WHAT IS NEEDED =>
Show each line of the data below that has the string "video" in it.

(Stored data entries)
*** Begin section ***

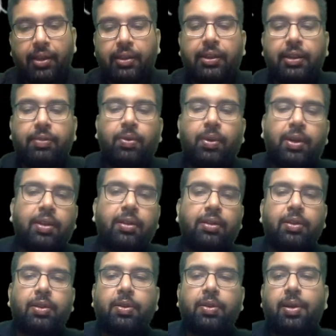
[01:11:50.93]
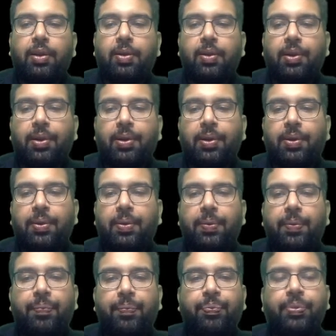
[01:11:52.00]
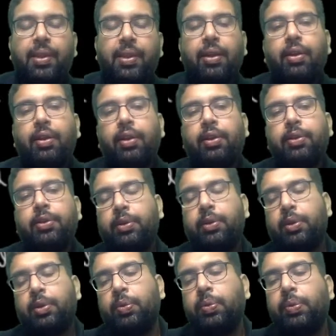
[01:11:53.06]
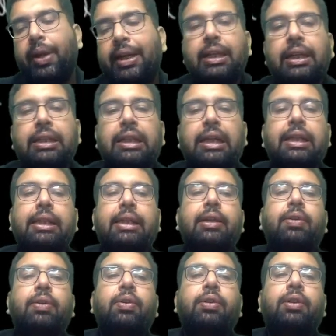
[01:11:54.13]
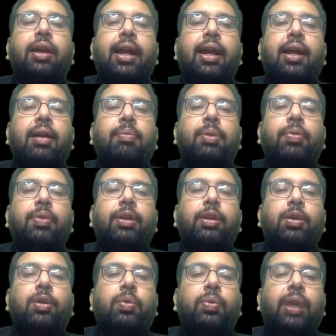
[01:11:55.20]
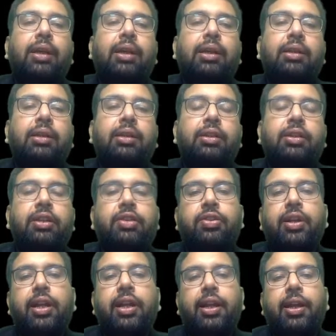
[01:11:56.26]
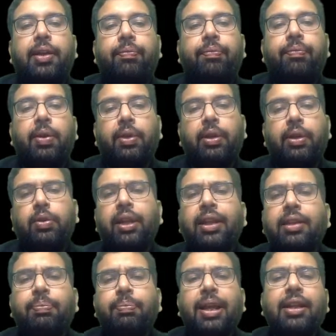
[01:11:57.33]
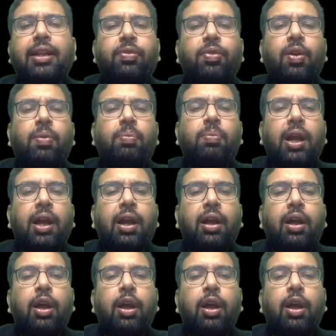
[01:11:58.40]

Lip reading: See, what is you are going to do? So two vectors are there. The angle between two vectors is 60 degree. Okay, so let's apply the formula.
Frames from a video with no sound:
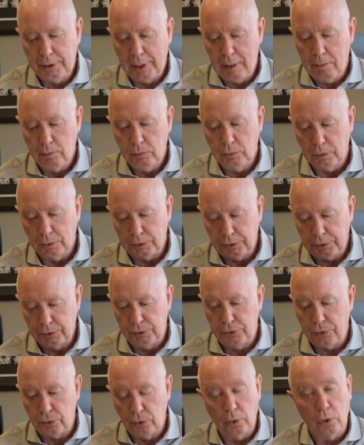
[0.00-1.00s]
teams, which
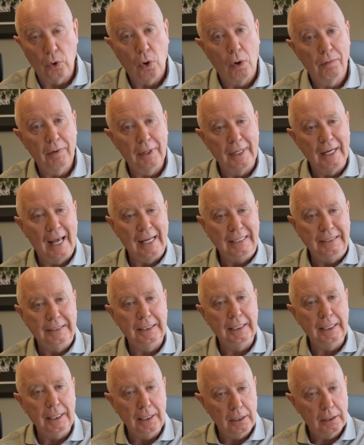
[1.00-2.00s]
is through
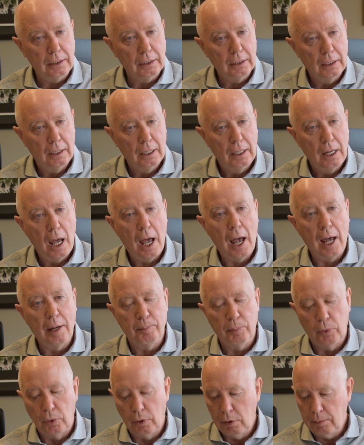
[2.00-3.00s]

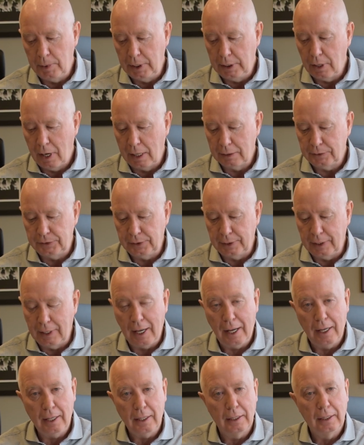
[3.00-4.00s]

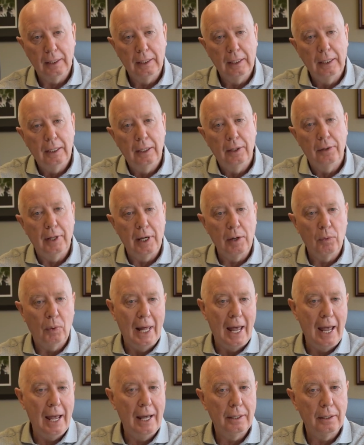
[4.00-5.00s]
COVID19@burnaby.ca. They
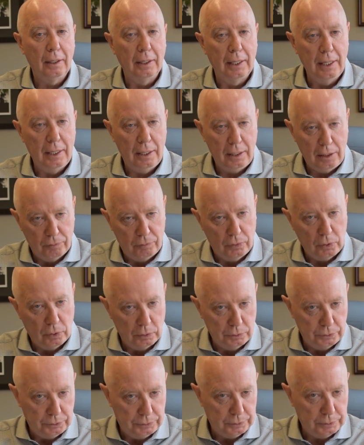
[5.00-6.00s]
will handle any of
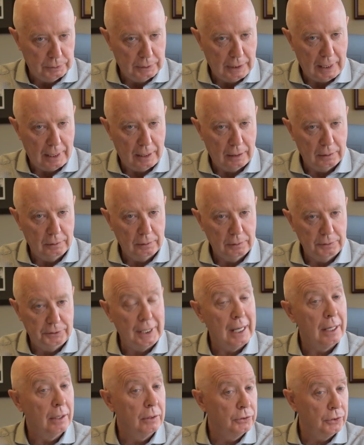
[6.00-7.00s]
those
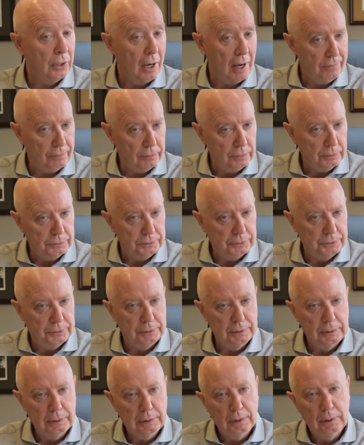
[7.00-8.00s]
generous offers
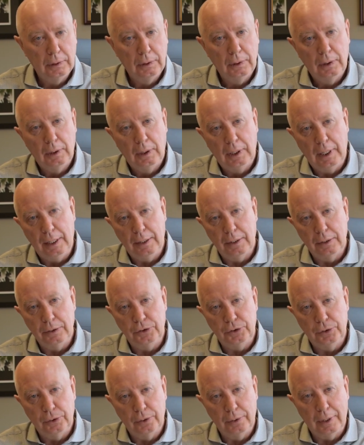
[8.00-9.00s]
and
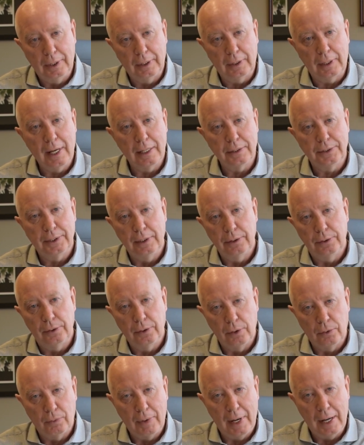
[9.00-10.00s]
ensure that it gets
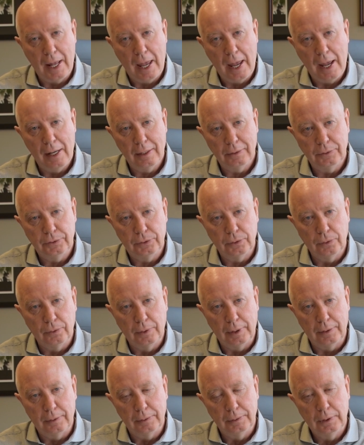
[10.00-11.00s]
into the right hands so
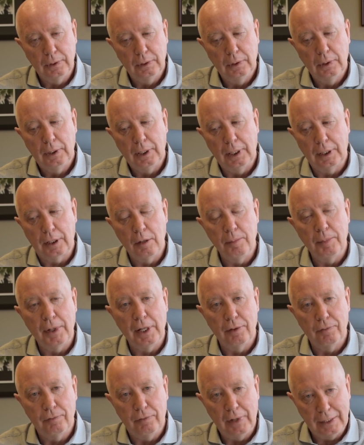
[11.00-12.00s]
that it can be
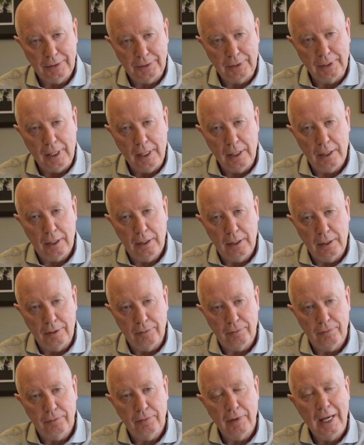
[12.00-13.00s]

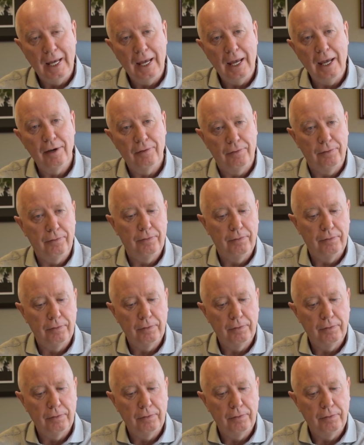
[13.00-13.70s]
investigated if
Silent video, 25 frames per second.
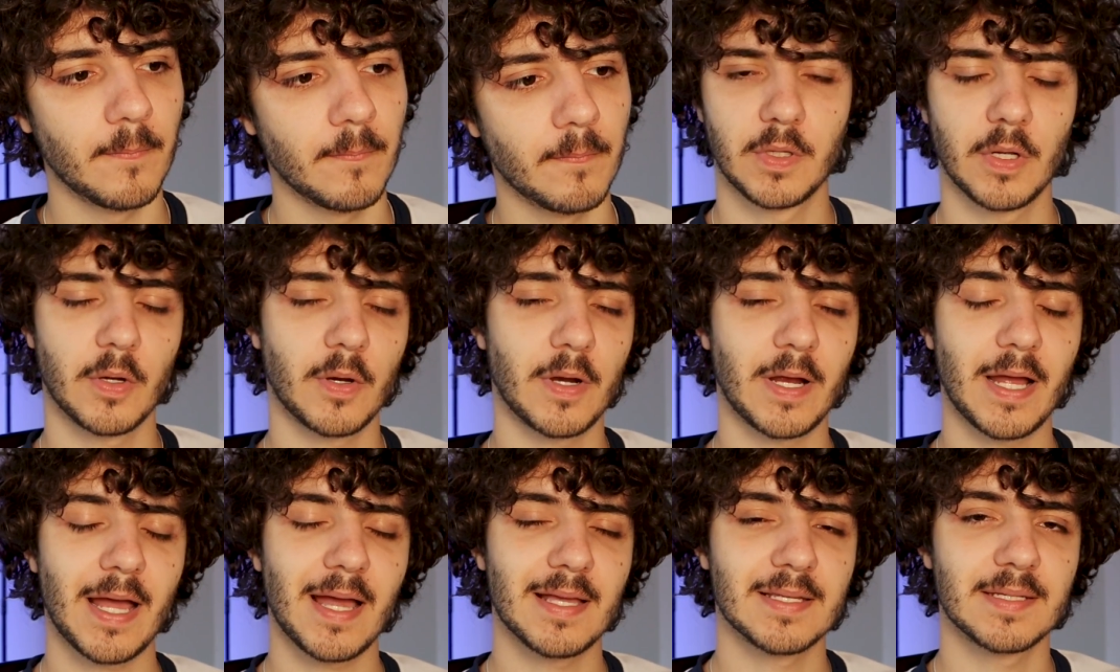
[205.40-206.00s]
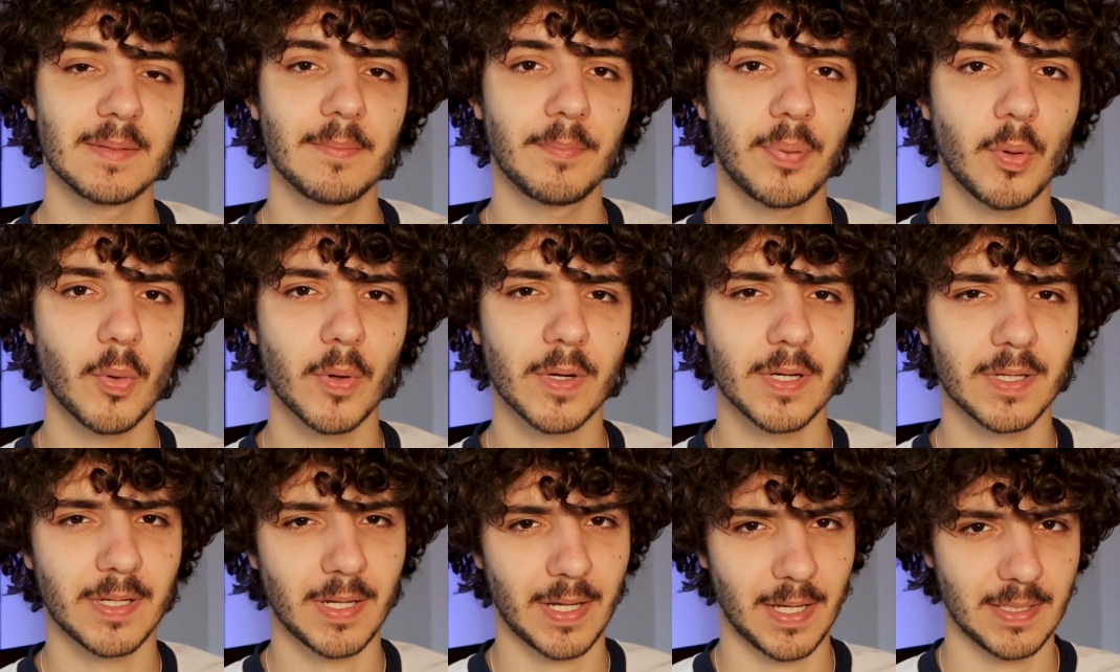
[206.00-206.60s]
they're as
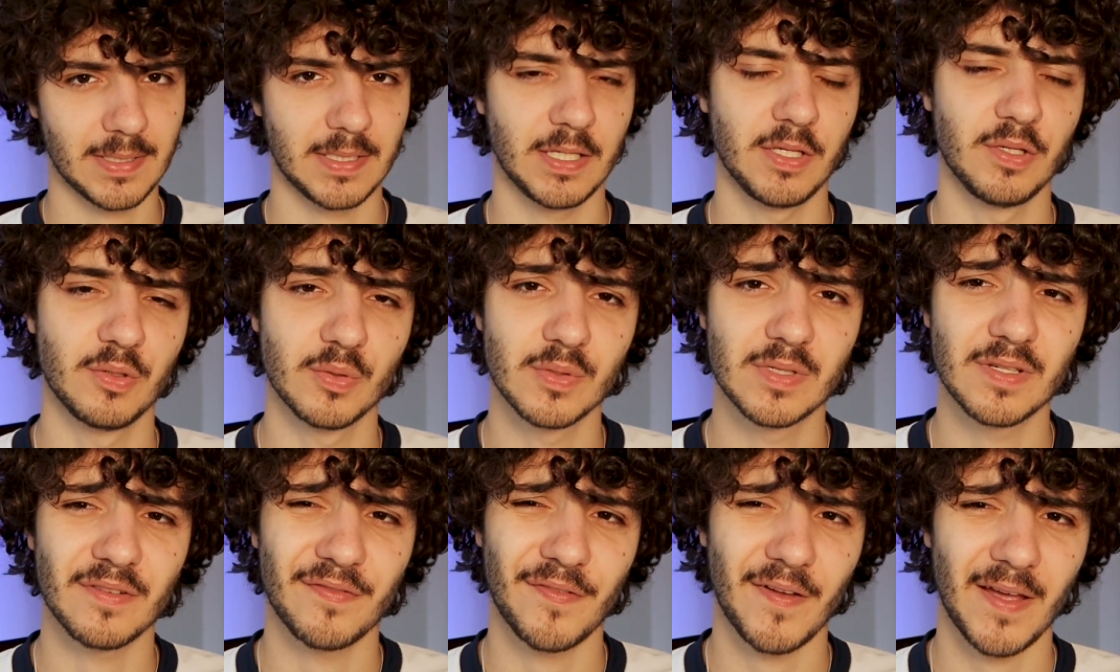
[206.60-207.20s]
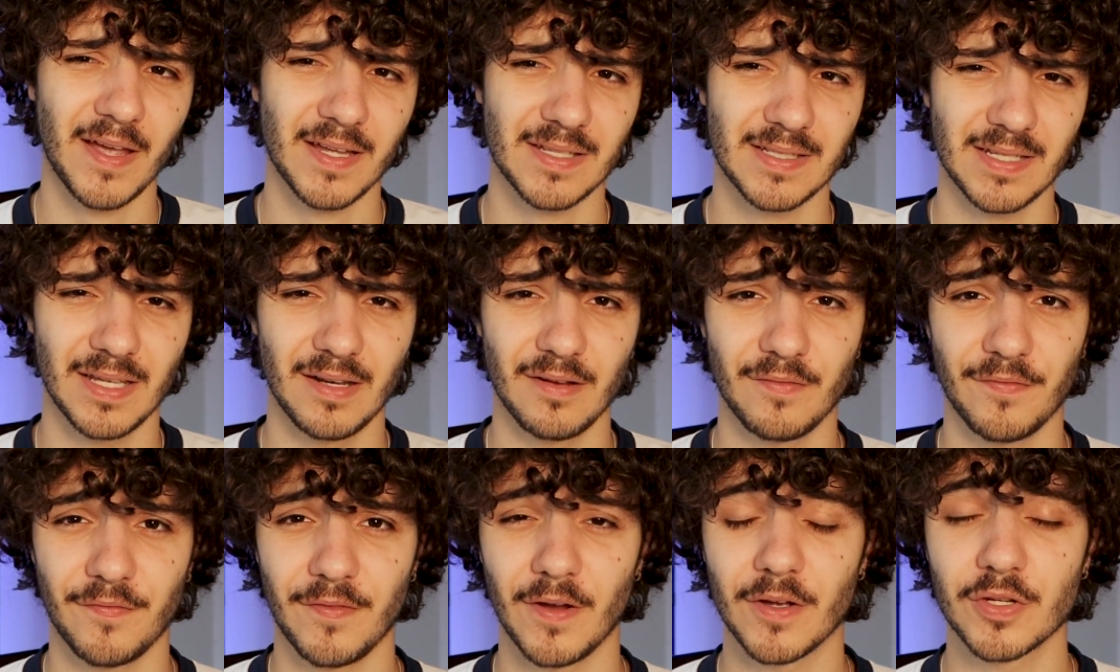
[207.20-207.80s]
important as a use effect in
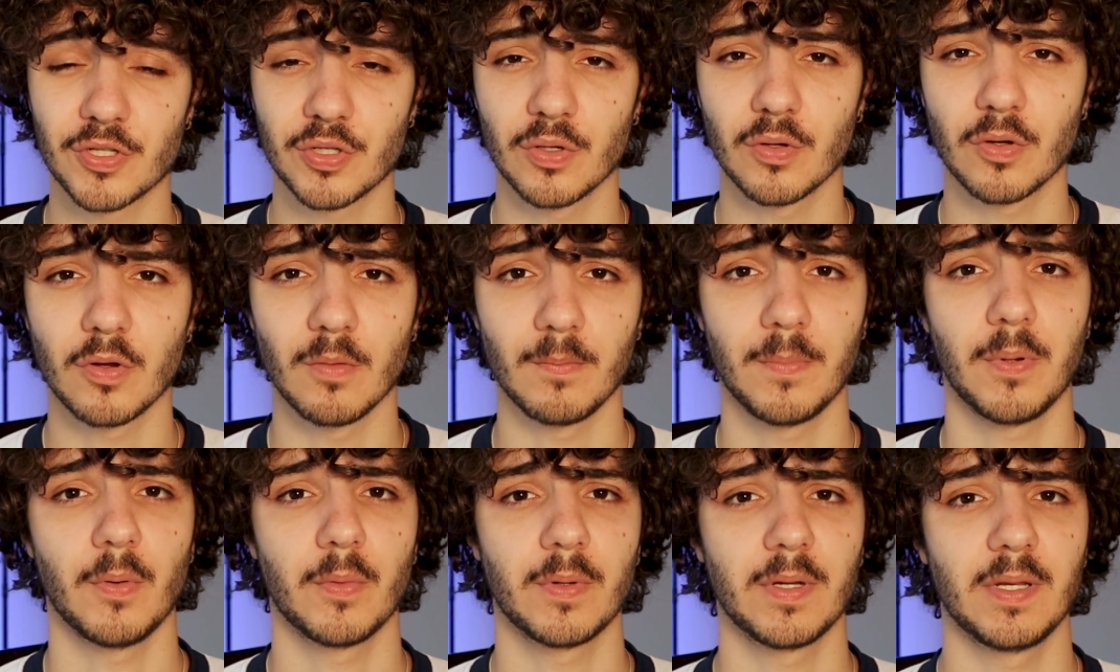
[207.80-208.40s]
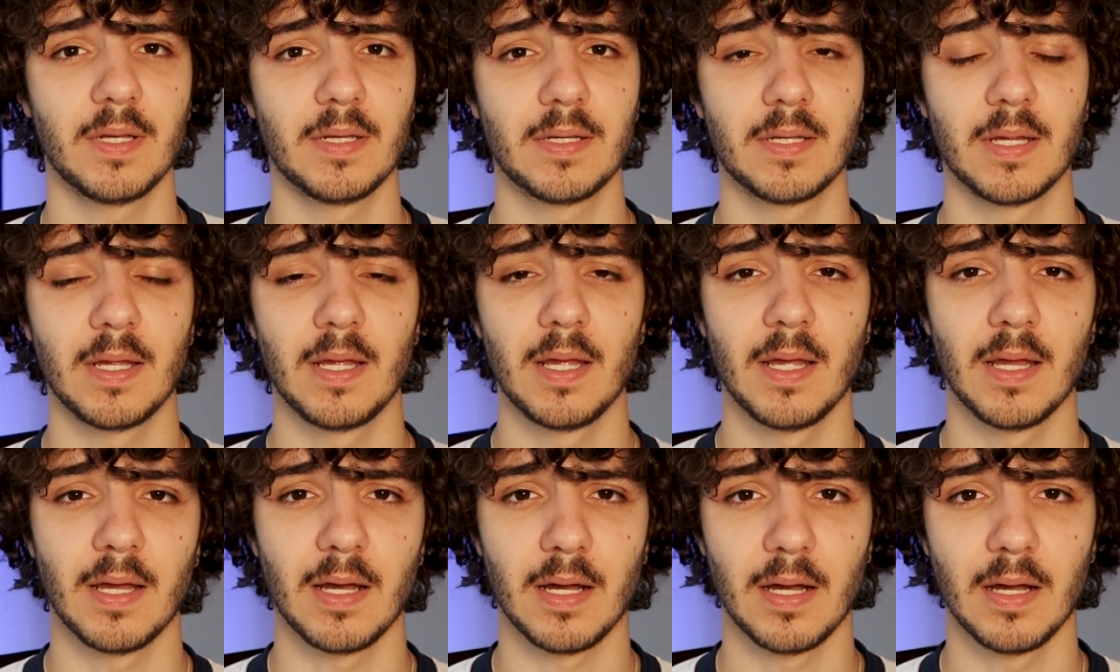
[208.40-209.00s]
a functional component
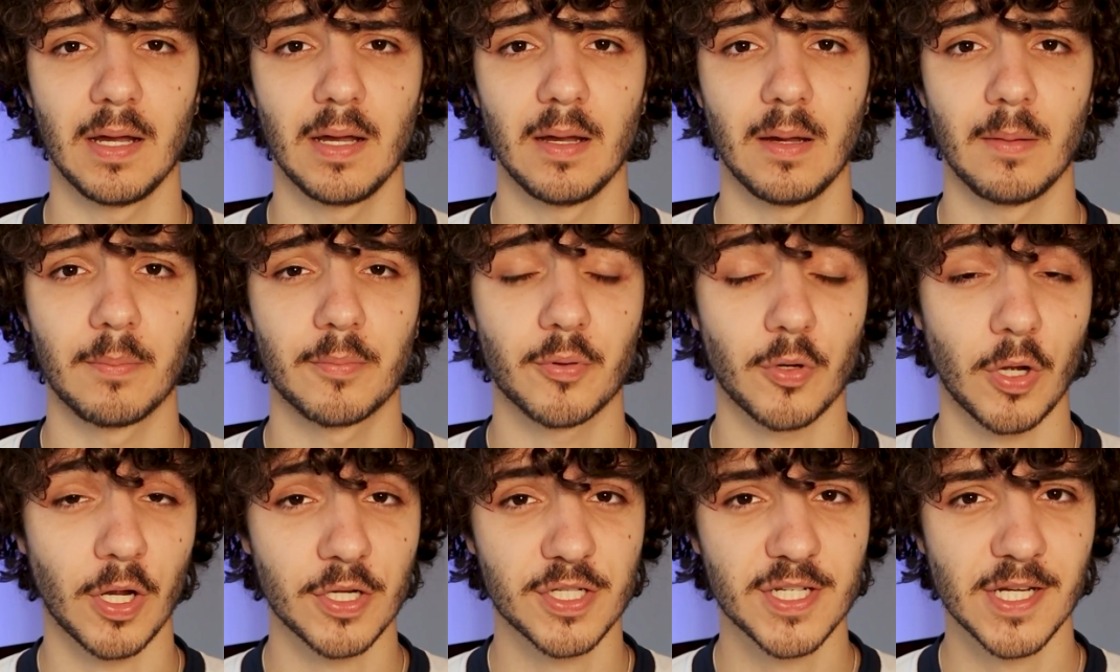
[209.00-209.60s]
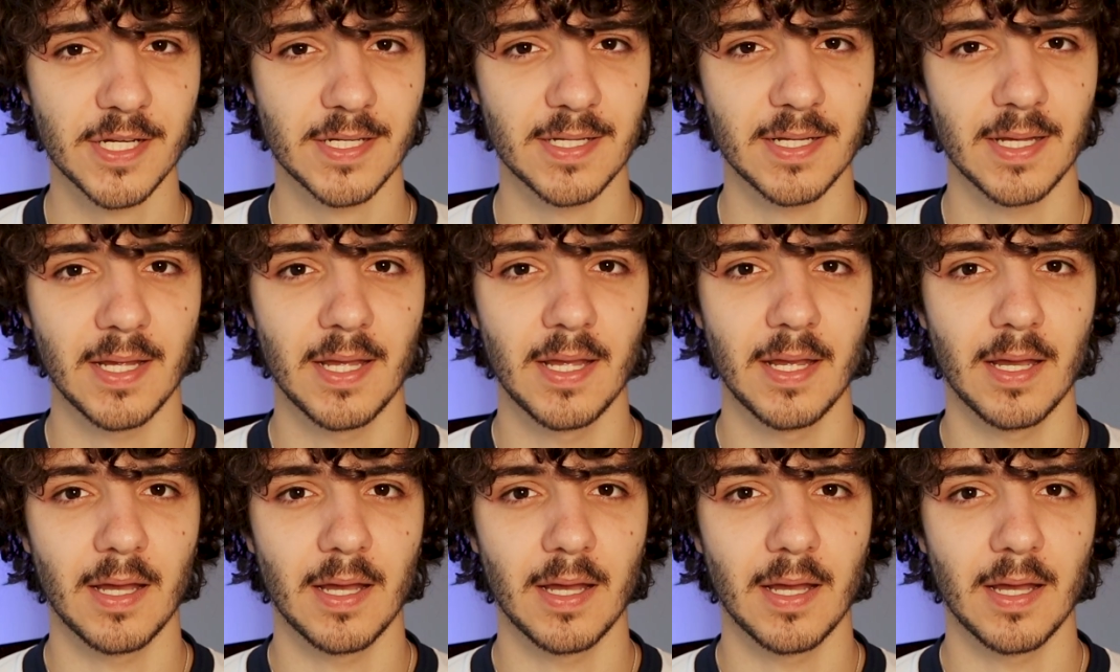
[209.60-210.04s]
project.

*** End section ***

RESPONSE TO THIS EXERCISE =>
Frames from a video with no sound:
Silent video, 25 frames per second.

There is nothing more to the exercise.